February 12, 2009
More Q & A’s with Gary
Question:
It makes sense when you say “In that moment” because that tells us that based on the choices we have made: this is possible.
Gary:
Yes, based on the choices that we have made collectively until this point, this is what is possible out in the future.
Question:
And if I choose to sit in a room for the next 3 years it would be different.
Gary:
Yes, based upon the course of actions we take from this point forward whatever we experience 10 years from now out on our future timeline could take a shift. So that is why I think, the choices we make in each moment happens to become like a really sacred experience, where we have to begin to look at, and I just wrote about this, that every moment in time we have is an opportunity to either solidify the programming that we have already received or to shift the course of action and to shift the course of response to the world in a way that is in alignment with our soul. And we have that choice moment to moment to moment and our relationships happens to be the place where we play that out the most. Like Robert and I when we walk around, we like to joke around a lot, we joke around all the time, so we would see someone and we would go ” hm, who coordinated that accessory.. and we won’t make some sort of comment like that and we are constantly reminding each other, it is like: walk nice-give nice! And we would pass by someone who is really damaged on the street and we would look at each other and we would go: “did you do a prayer for them, as we walked by them?” It is about using our focus on our consciousness in a way that is going to produce that kind of person I am choosing to evolve into. I am not always there. I am there moments of time and it is a choice. So it depends on what we are choosing to do in those moments of time. I could live as easily in fear and scaresity as I could in my knowingness that I can create my life as I choose by focusing on certain things and being relentless until I achieve them. I can either be in fear in smallness and in a sense of victimization as easily as I can do the other of empowerment of choosing to produce my world in a way that is aligned with higher values for me. I could do ether. How many of you know, that when you wake up in the middle of a day you can either lay in bed and eat bonbons and watch TV all day or you can get up and you can write a book. You can literally do either or. And how you experience those experiences is how what you are going to evolve into and what you are going to be more of. I know that there is plenty of days I could just stay in bed, watch movies all day, eat lots of really bad food. I could easily, and I refuse. It is being relentless.
Question:
Do you have any tips, tricks, hints for those of us who are striving for relentlessness?
Gary:
Yes. Run this phrase over and over in your head: “Time is more precious when there is less of it to waste”!

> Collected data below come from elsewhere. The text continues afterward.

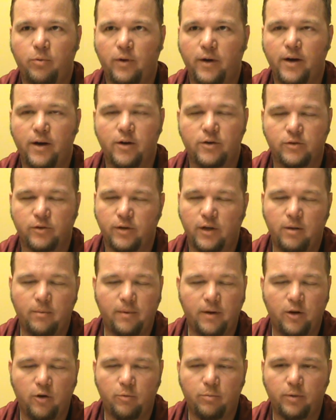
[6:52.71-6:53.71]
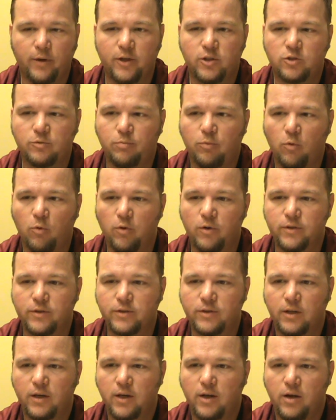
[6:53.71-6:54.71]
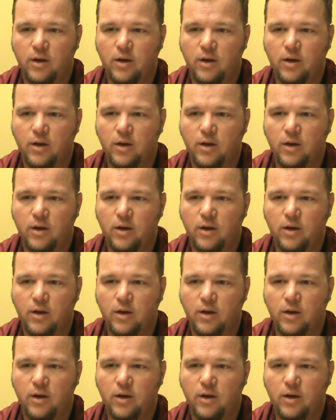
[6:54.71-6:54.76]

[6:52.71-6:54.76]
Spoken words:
players or anybody who plays sports,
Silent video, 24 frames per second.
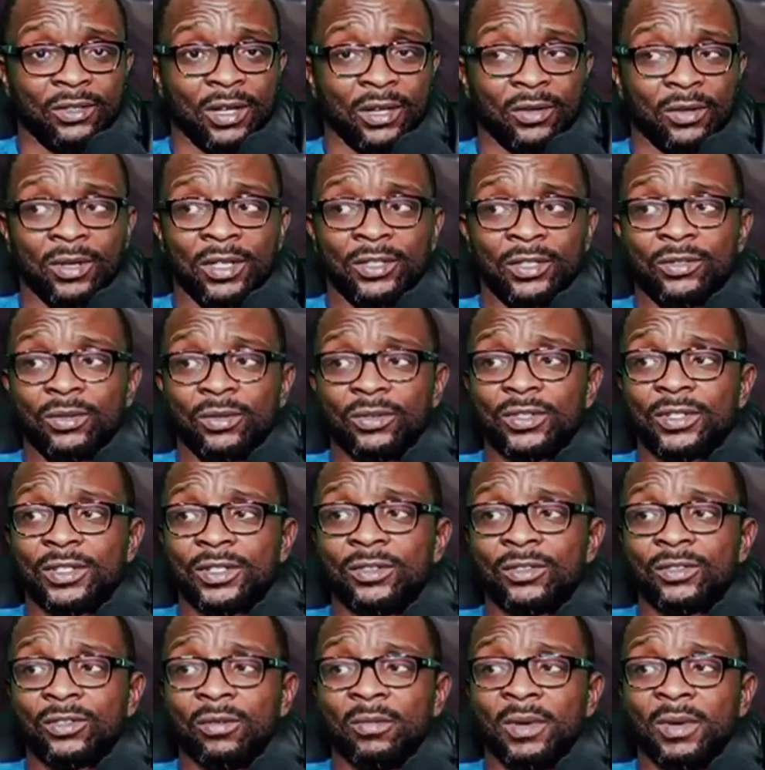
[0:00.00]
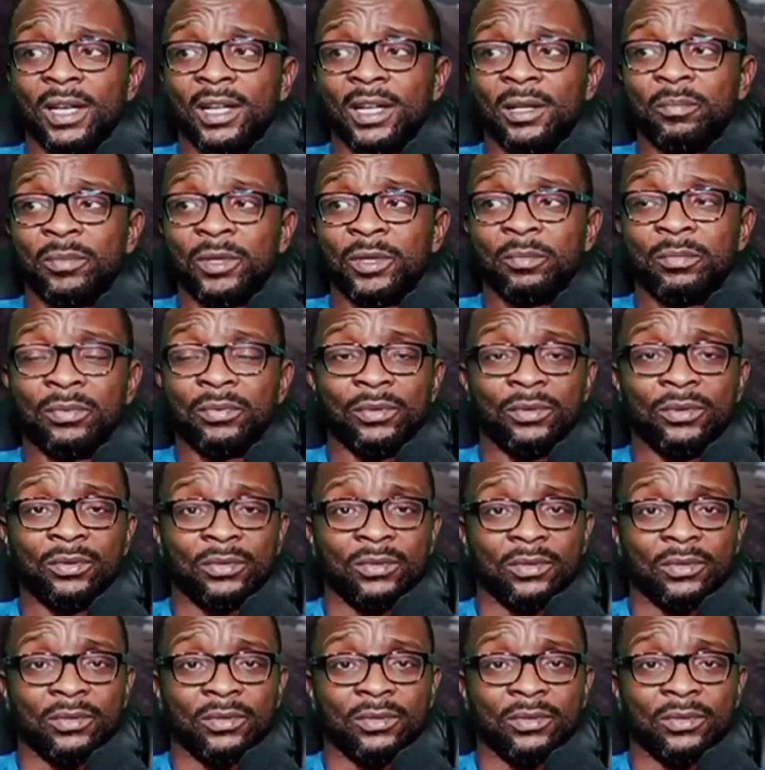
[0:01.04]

are going to see so many people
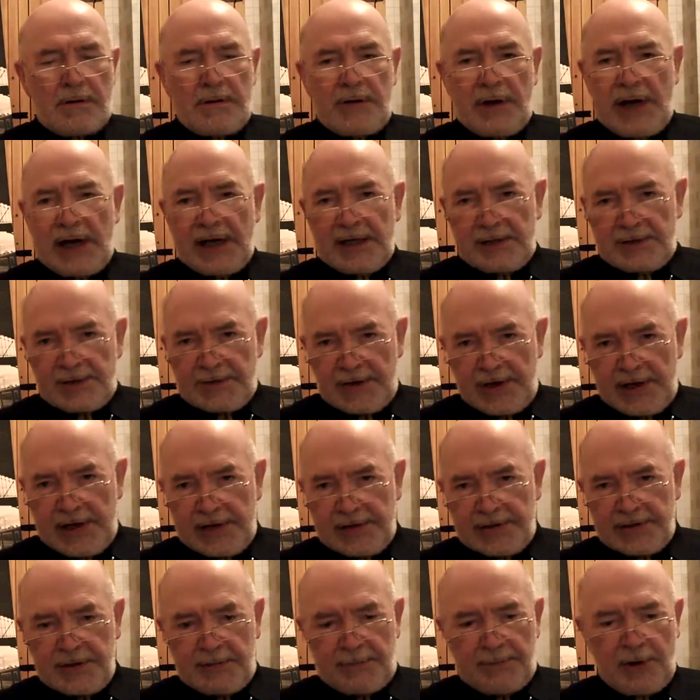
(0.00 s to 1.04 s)
Night
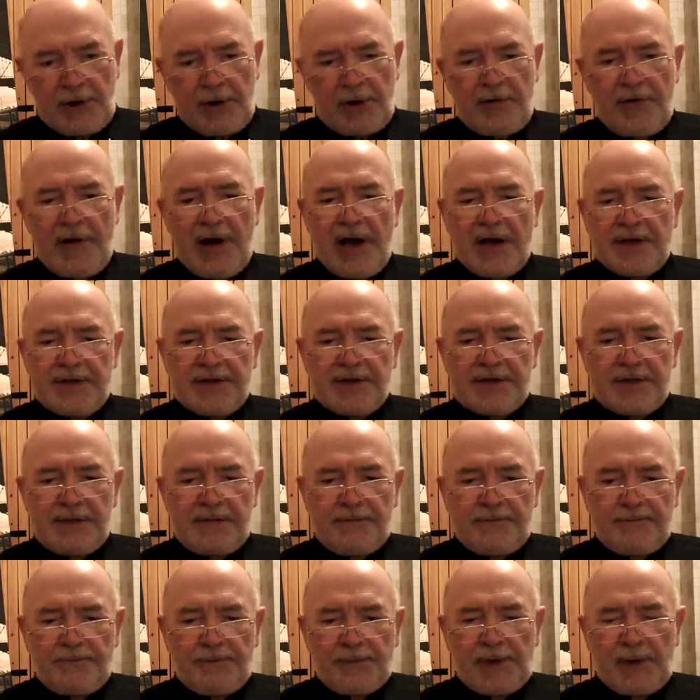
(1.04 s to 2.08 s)
Train to Bucharest
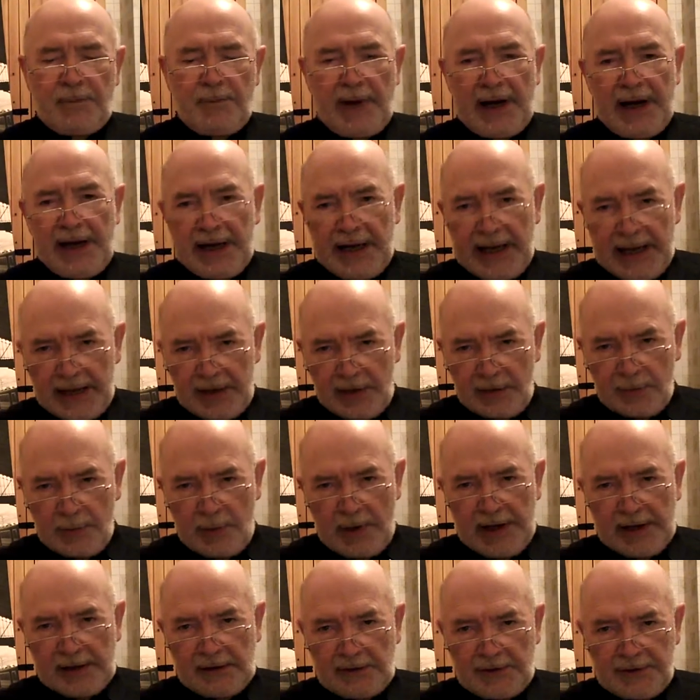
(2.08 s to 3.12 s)
by Leonard
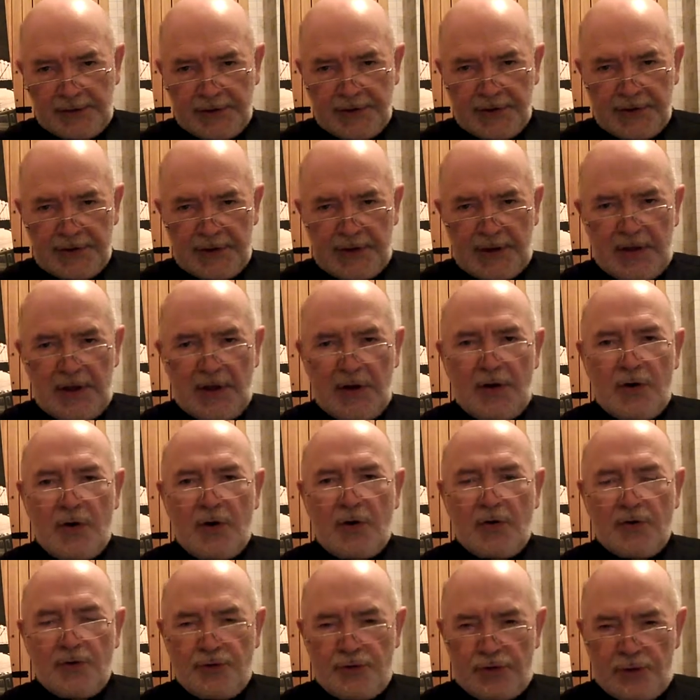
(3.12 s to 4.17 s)
Wells,
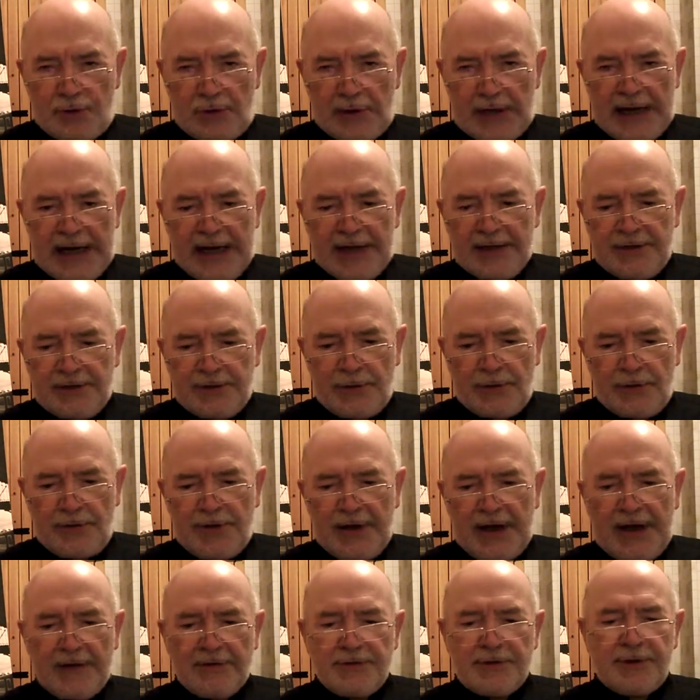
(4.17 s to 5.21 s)
July
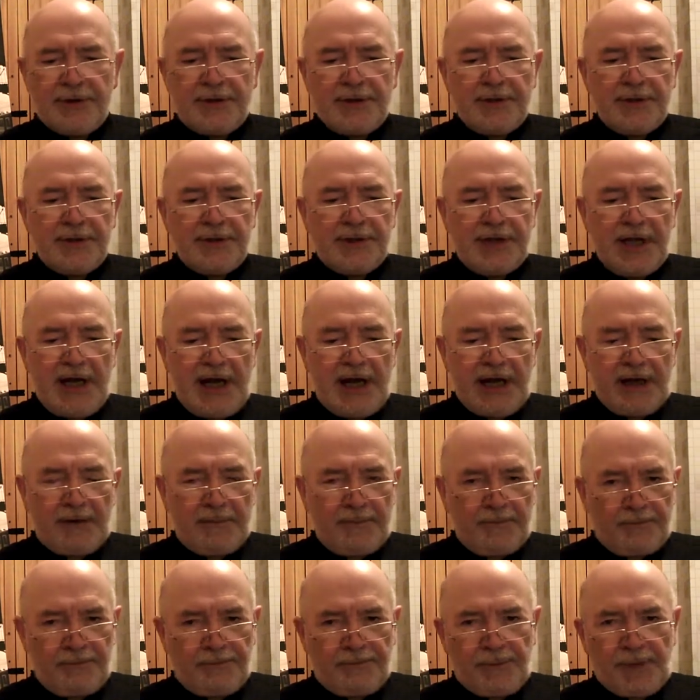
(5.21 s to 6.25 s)
2010.
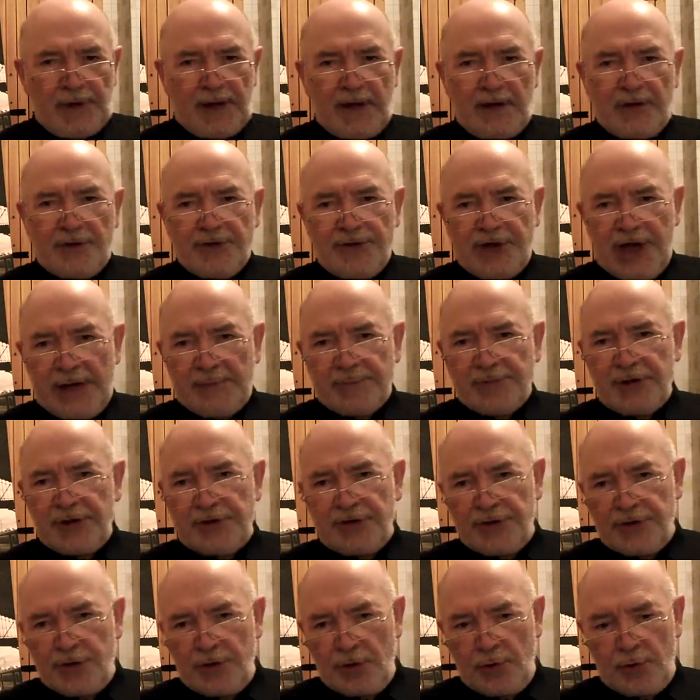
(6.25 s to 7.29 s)
Chapter
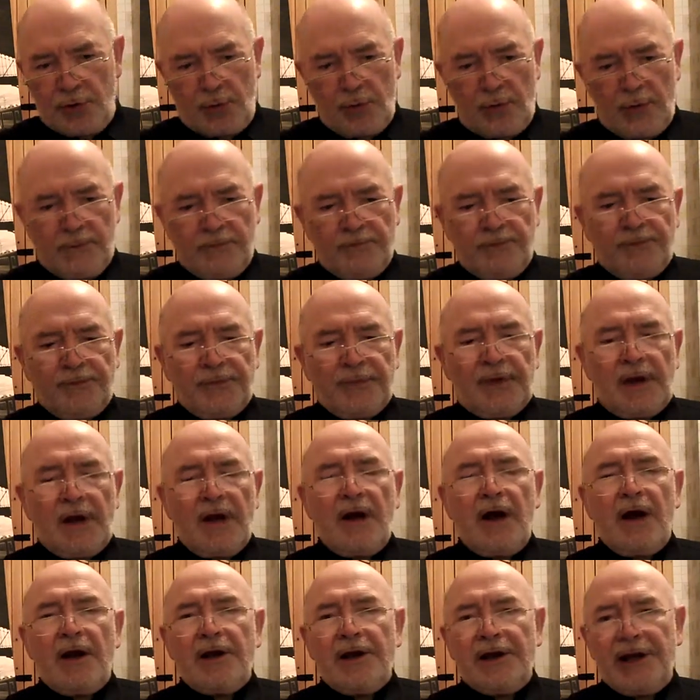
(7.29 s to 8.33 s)
2
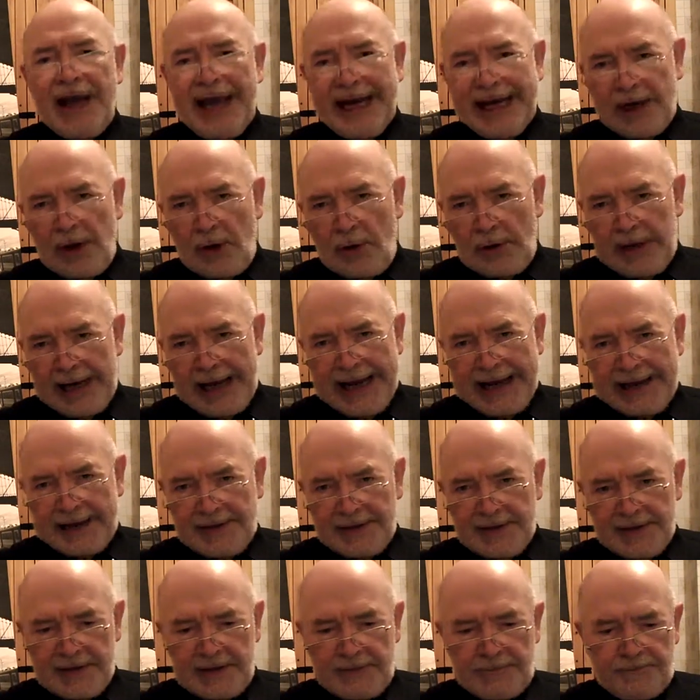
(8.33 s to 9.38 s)

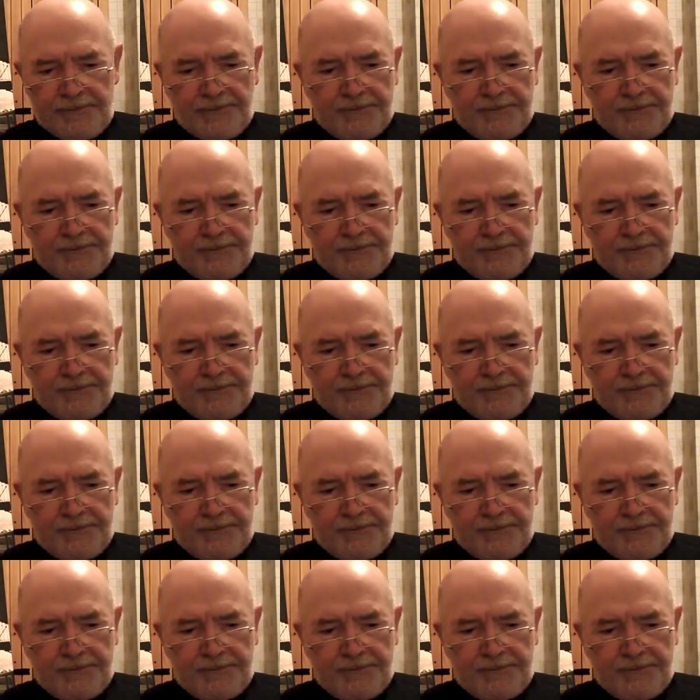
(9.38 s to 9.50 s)
Legoland.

You see, when you watch people die and you know that you could be that person, and for some reason you are not and you know that there is no more time for them, that time is over and the tremendous amount of agony at the things that were not and could not now be experienced, is overwhelming.
So, what I know is that procrastination kills the soul. It just kills the soul. It stifles your dreams. It robs you of your life-purpose and it creates such an immeasurable fear at the time of your death, because you realized you did not want you came here to do and the regret could fill an ocean. And I refuse to die like that.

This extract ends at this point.